Wednesday, December 14, 2022

To Solve a Murder...

Yesterday, as I do every December 13th, I wrote about the disappearance and death of Betty Van Patter back in 1974. 

The 45-year-old Black Panther Party bookkeeper was an idealistic Berkeley mother of three who admired the party and its programs to fight racism and help the poor.

But somebody killed her — perhaps for her ideals or her naiveté, or both — and the mystery of her murder has remained unsolved for 48 years.

Meanwhile, over the course of my half century in journalism, I worked on a lot of big stories. We got some, we didn’t get others. I have some regrets.

The Betty Van Patter case is one of them. The Alameda District Attorney, the Berkeley Police Department, several private investigators, and a number of journalists are among those who have looked into the case and come up empty.

Some of the best work on the case has been done by investigative reporter Kate Coleman, who published one plausible scenario for Betty’s murder in the now defunct magazine Heterodoxy in 1994. Coleman revealed that the well-known private investigator David Fechheimer, who was working for the Panthers at the time of Betty’s murder, told his mentor, the legendary private eye Hal Lipset, who it was inside the Panthers who ordered Betty’s murder and who carried it out.
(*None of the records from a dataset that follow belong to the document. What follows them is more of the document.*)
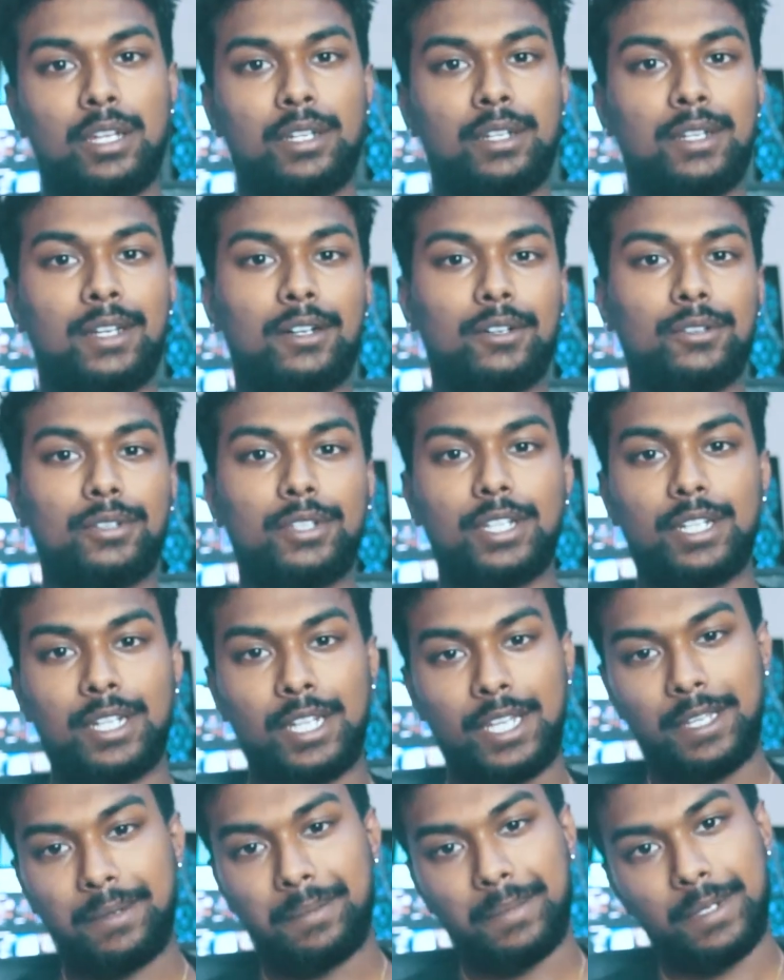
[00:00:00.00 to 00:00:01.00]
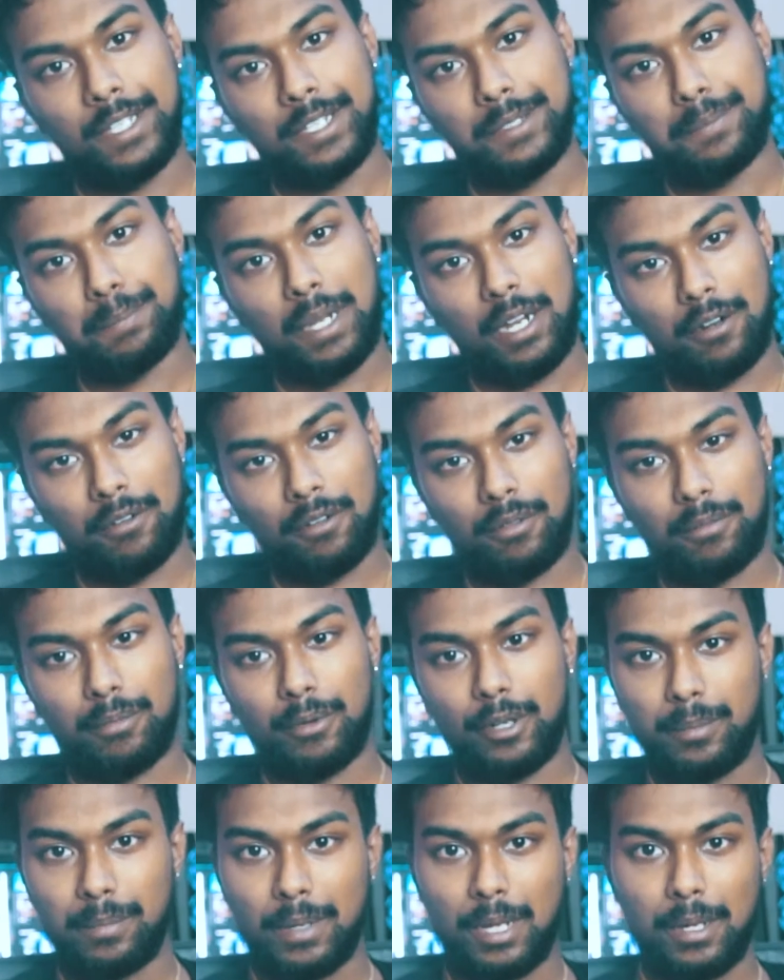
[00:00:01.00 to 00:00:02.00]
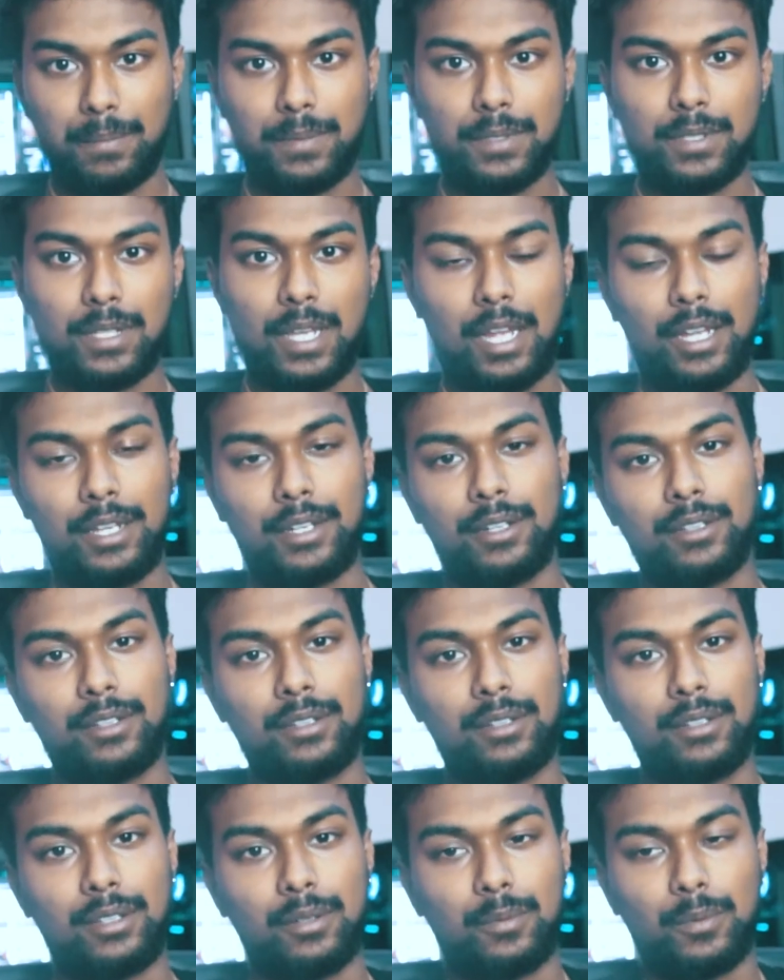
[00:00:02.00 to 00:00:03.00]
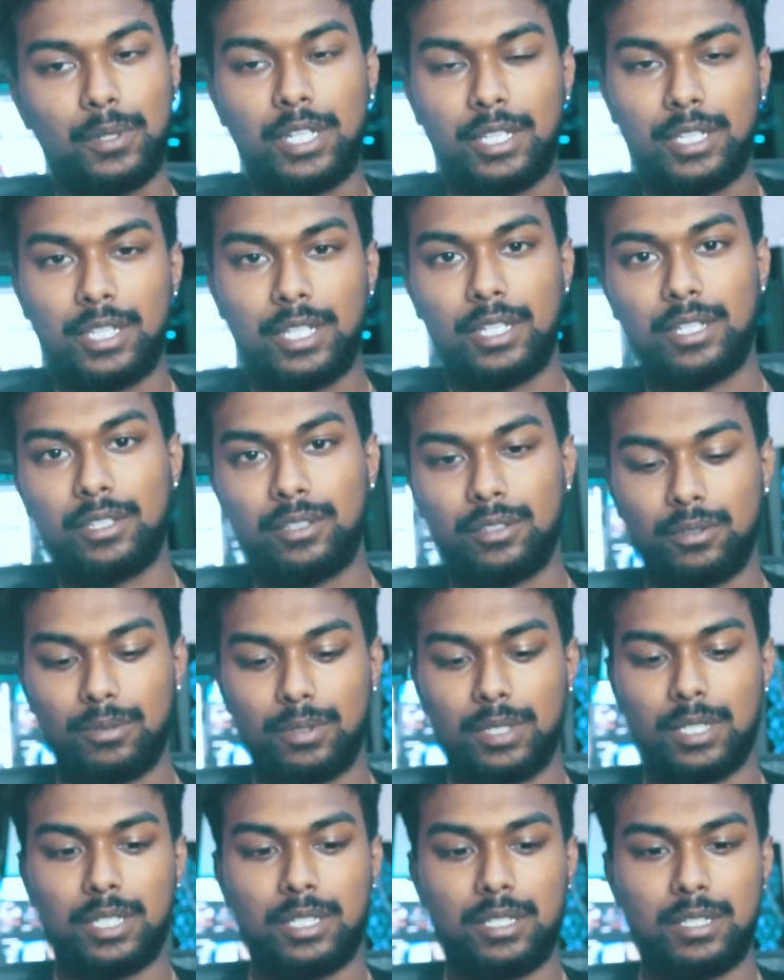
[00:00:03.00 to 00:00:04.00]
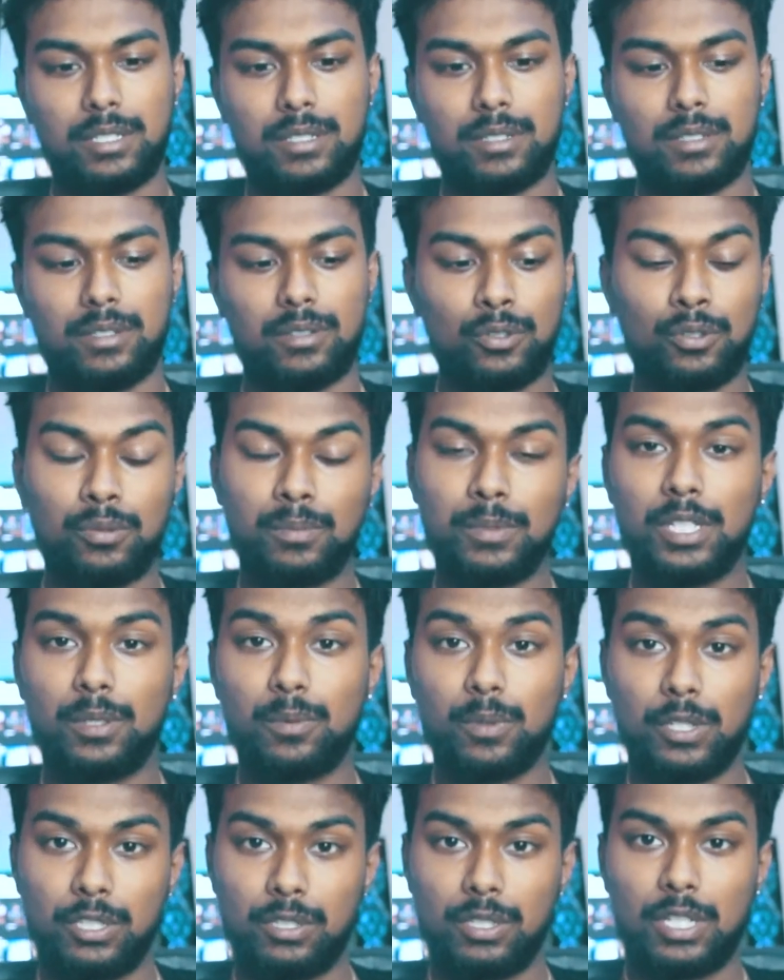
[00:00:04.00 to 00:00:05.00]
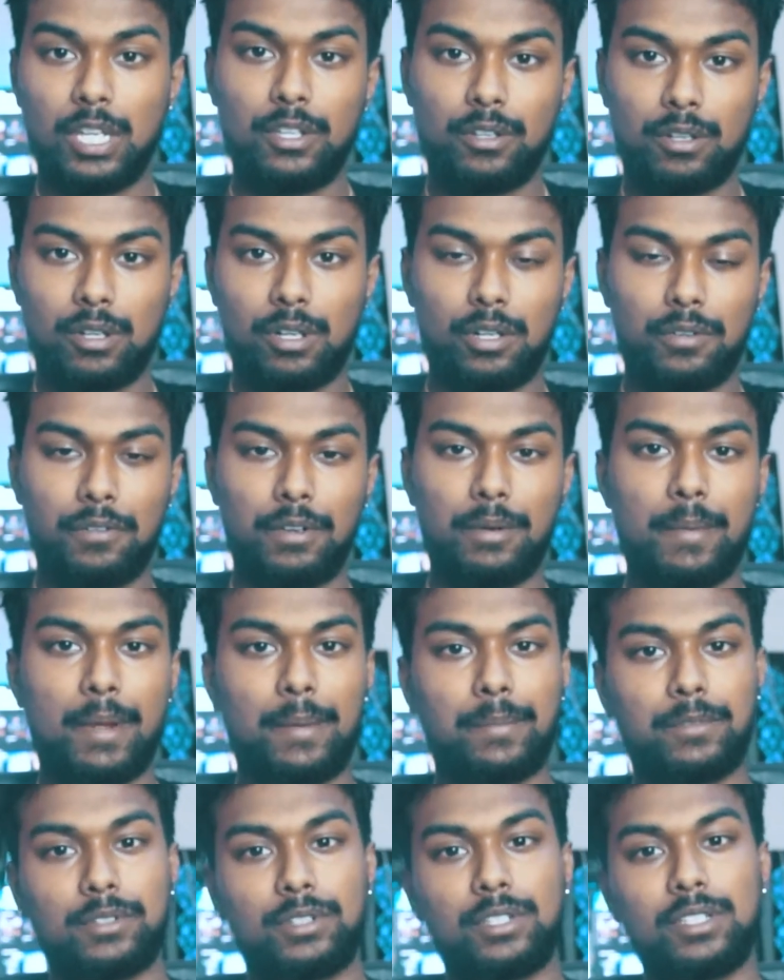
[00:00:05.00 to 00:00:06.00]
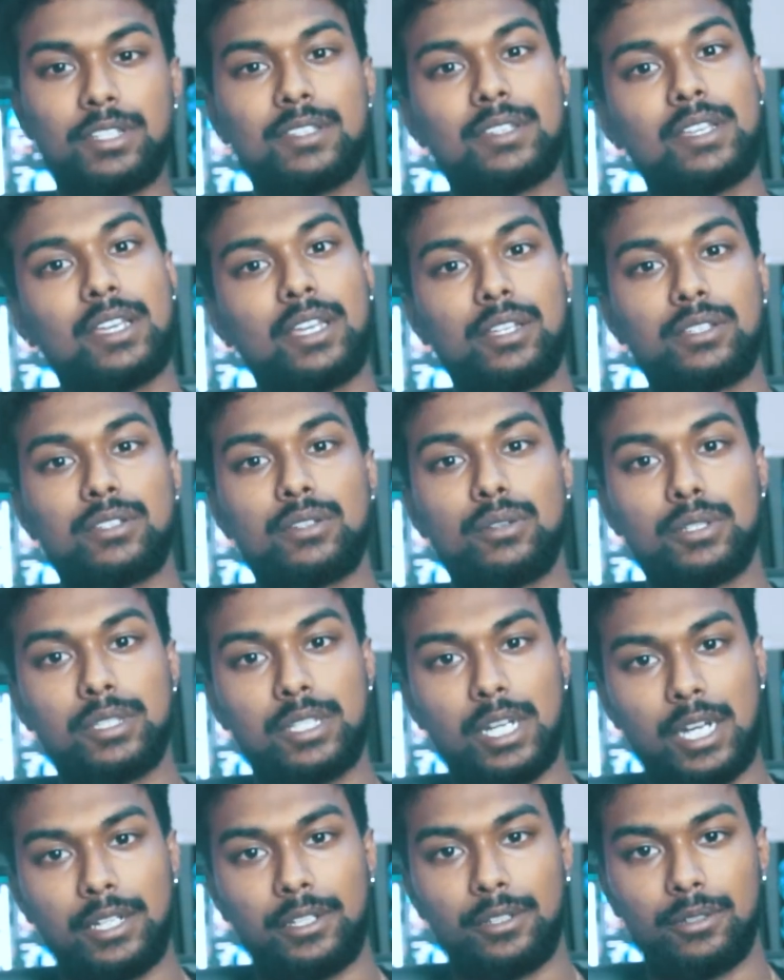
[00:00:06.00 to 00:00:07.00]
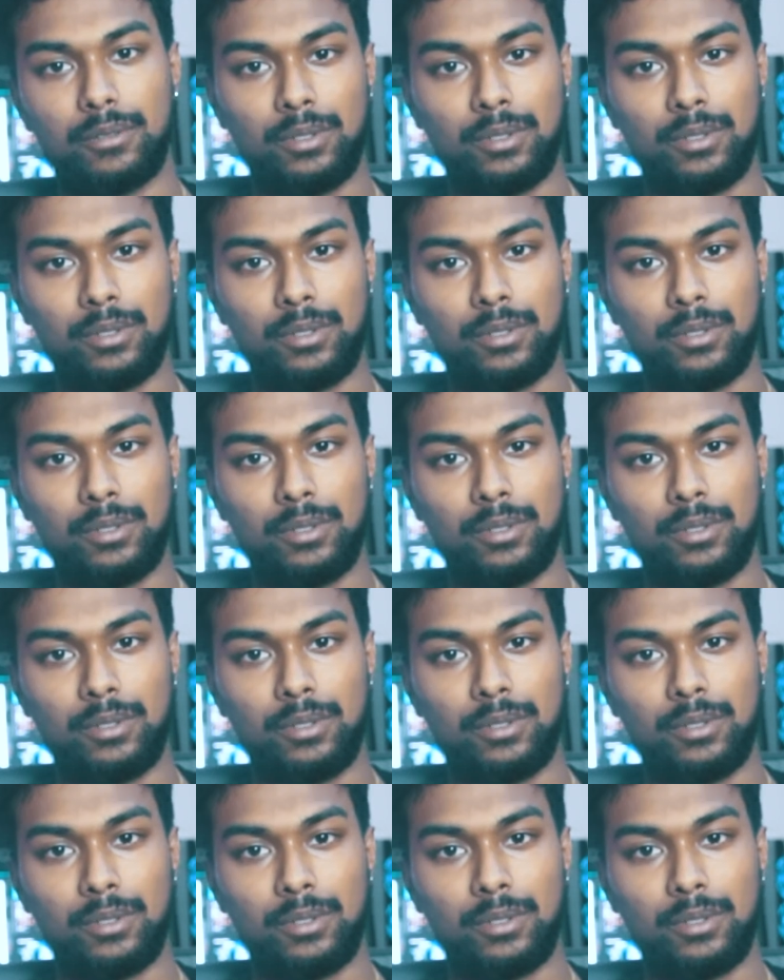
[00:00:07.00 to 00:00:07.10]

Now the name is Power Up Remaps, and the way they do it is, normally when you get your car remapped, you need to take it to a dyno.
Lipset was working for Van Patter’s family at the time and he confirmed Coleman’s report to me. Both Lipset and Fechheimer have since passed away.

Nobody has ever been charged in the case. 

By now, interest by law enforcement and the media has waned. The problem with the story is obvious. Historians, academics, young activists and old activists alike want to be able to celebrate the positive legacy of the Black Panthers, which includes exposing systematic racism, the harassment and arrest of countless black people, as well as the poverty and oppressive living conditions endured by millions to this day.

But to honestly tell the story of what happened to Betty Van Patter may seem to run counter to that narrative, because it brings up the Panthers’ internal corruption, violence, sexism, prostitution, drugs, shakedowns, weaponry and justification of gratuitous violence.

Any honest appraisal of the group’s place in history would be capable of holding both sides of the truth in one hand, both the good and the bad, unflinchingly.

For that, Betty’s case must be solved.